# Stored data entries
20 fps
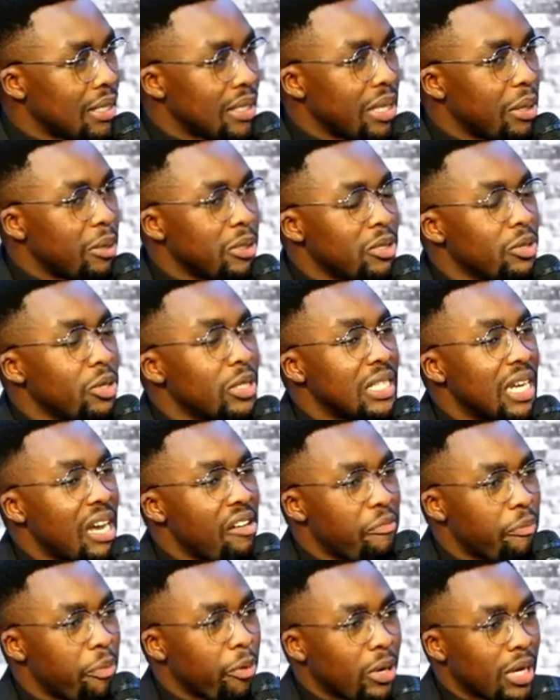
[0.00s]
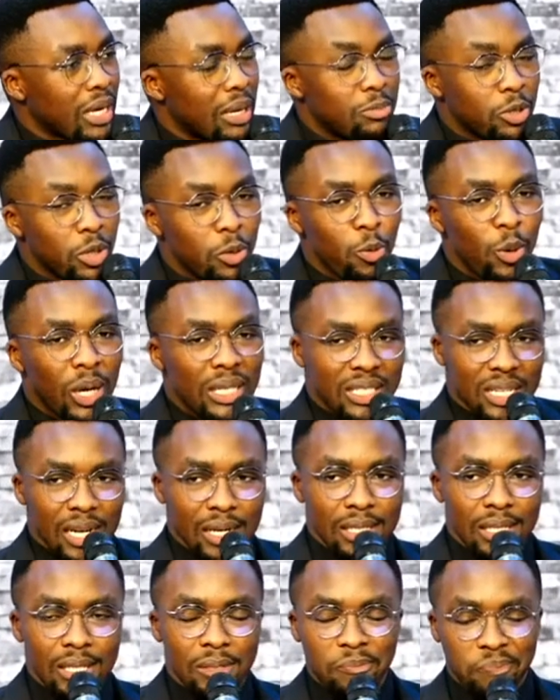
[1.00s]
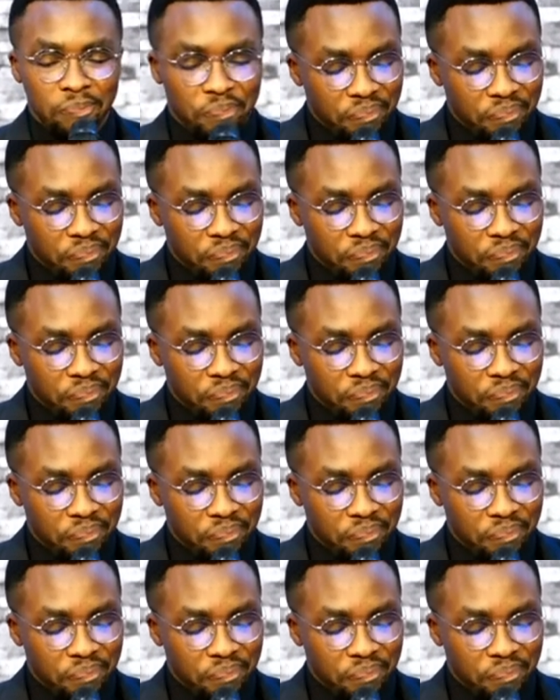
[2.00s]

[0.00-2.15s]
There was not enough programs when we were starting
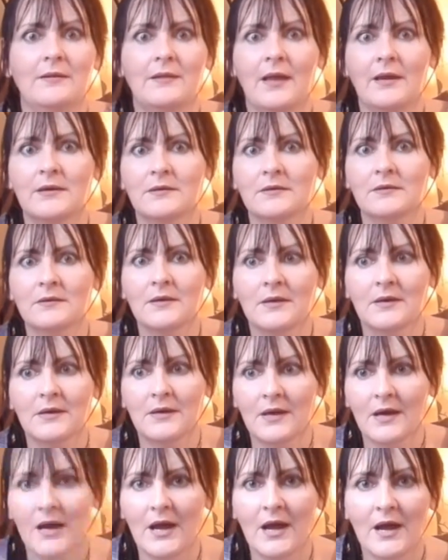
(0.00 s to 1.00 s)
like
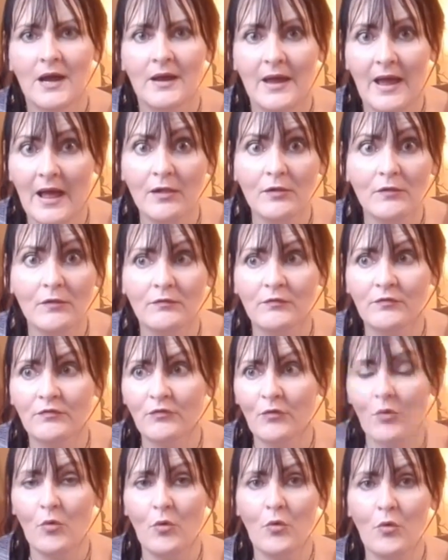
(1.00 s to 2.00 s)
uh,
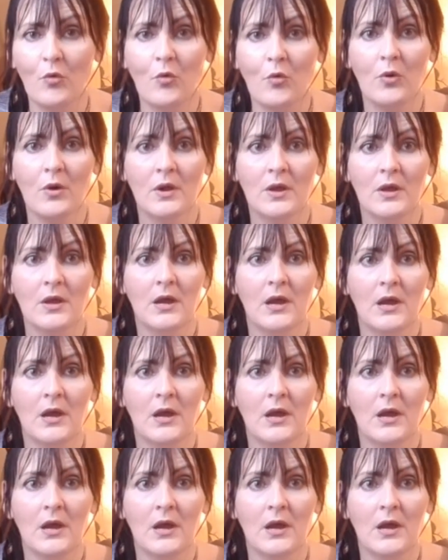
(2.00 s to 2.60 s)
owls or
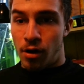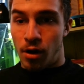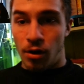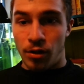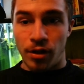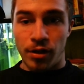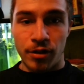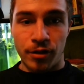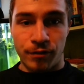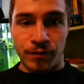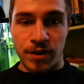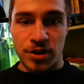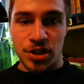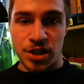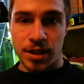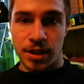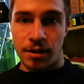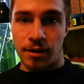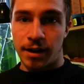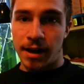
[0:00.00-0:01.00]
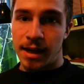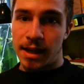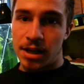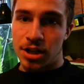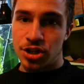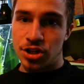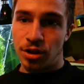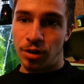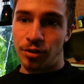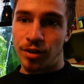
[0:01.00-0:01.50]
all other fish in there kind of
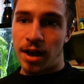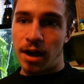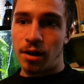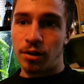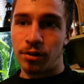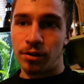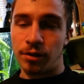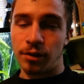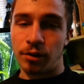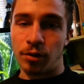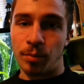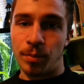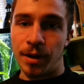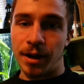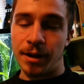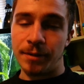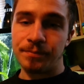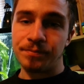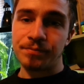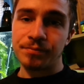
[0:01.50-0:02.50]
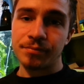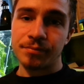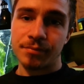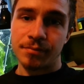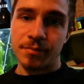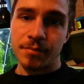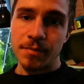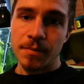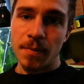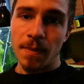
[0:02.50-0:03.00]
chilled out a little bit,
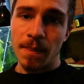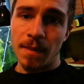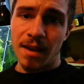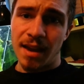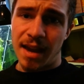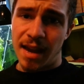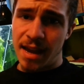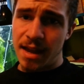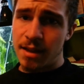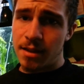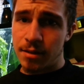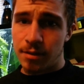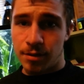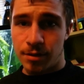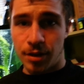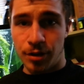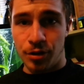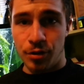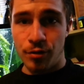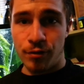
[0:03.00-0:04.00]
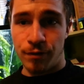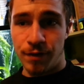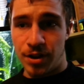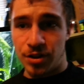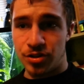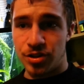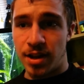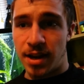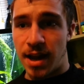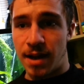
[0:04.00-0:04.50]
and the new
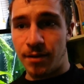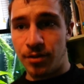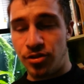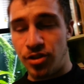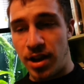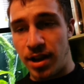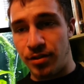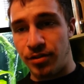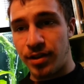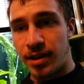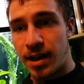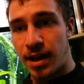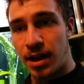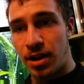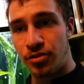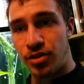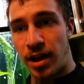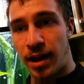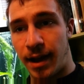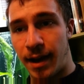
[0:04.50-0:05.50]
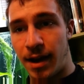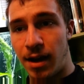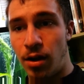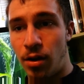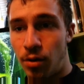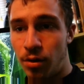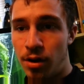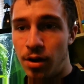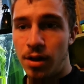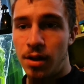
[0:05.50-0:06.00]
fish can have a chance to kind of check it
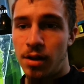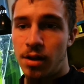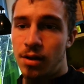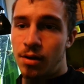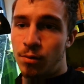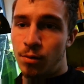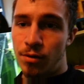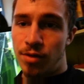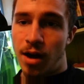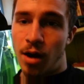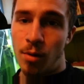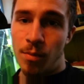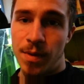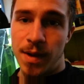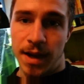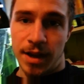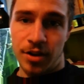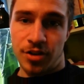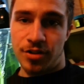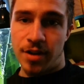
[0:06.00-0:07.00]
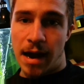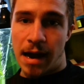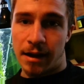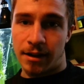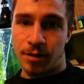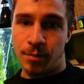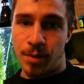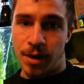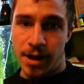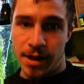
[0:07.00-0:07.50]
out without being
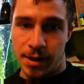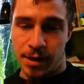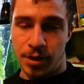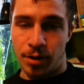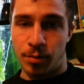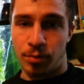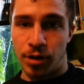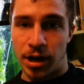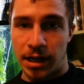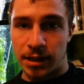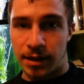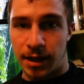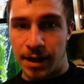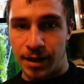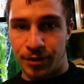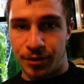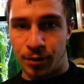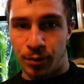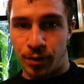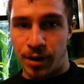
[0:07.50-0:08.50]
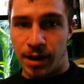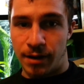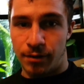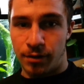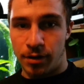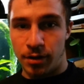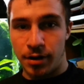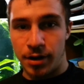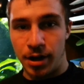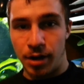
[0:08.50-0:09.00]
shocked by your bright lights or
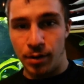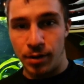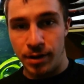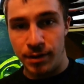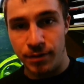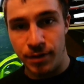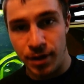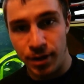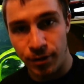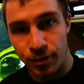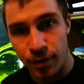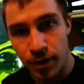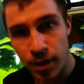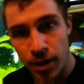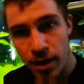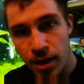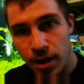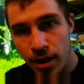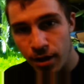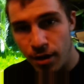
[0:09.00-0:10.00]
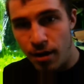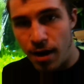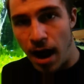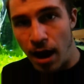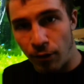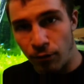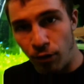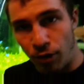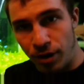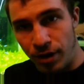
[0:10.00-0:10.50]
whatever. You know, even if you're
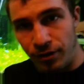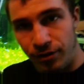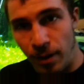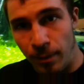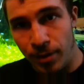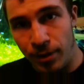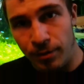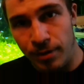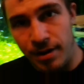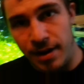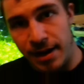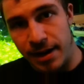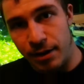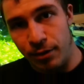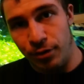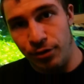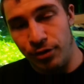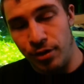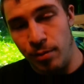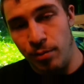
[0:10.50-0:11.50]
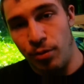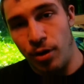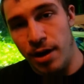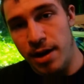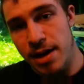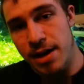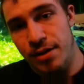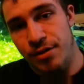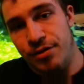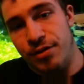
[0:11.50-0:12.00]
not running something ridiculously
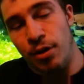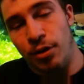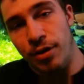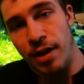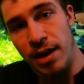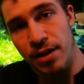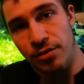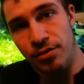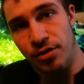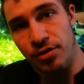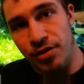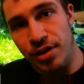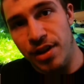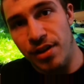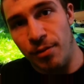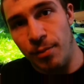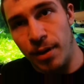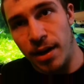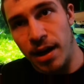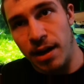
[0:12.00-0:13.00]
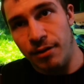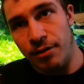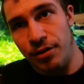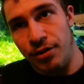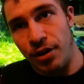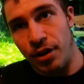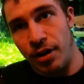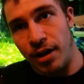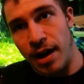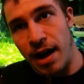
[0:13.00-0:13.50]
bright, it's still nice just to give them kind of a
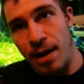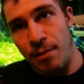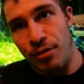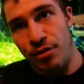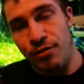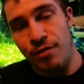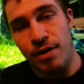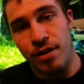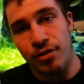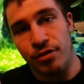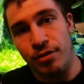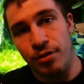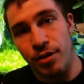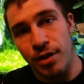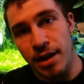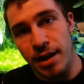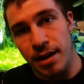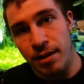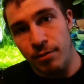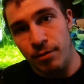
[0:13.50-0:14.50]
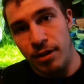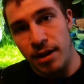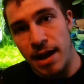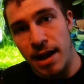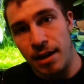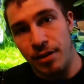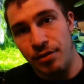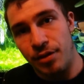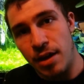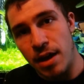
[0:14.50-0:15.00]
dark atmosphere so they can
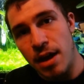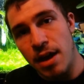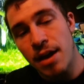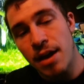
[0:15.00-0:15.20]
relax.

...

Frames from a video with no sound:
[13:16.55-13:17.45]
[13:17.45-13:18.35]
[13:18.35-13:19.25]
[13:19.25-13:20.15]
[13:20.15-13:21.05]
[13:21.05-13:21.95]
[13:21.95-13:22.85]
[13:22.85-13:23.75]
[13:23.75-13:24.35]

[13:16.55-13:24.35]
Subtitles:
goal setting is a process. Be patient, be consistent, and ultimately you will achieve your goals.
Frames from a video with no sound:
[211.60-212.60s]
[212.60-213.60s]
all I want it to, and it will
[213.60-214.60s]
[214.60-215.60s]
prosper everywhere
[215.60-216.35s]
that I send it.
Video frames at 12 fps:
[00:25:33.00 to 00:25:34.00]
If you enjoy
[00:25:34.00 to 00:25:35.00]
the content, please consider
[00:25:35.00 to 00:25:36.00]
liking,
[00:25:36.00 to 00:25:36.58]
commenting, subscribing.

# Prompt
Your output should be the lines above from the one that contains "[0.00-2.15s]" through the one that contains "[0:07.50-0:08.50]", word for word, with pictures left out.

# Problem solution
[0.00-2.15s]
There was not enough programs when we were starting
(0.00 s to 1.00 s)
like
(1.00 s to 2.00 s)
uh,
(2.00 s to 2.60 s)
owls or
[0:00.00-0:01.00]
[0:01.00-0:01.50]
all other fish in there kind of
[0:01.50-0:02.50]
[0:02.50-0:03.00]
chilled out a little bit,
[0:03.00-0:04.00]
[0:04.00-0:04.50]
and the new
[0:04.50-0:05.50]
[0:05.50-0:06.00]
fish can have a chance to kind of check it
[0:06.00-0:07.00]
[0:07.00-0:07.50]
out without being
[0:07.50-0:08.50]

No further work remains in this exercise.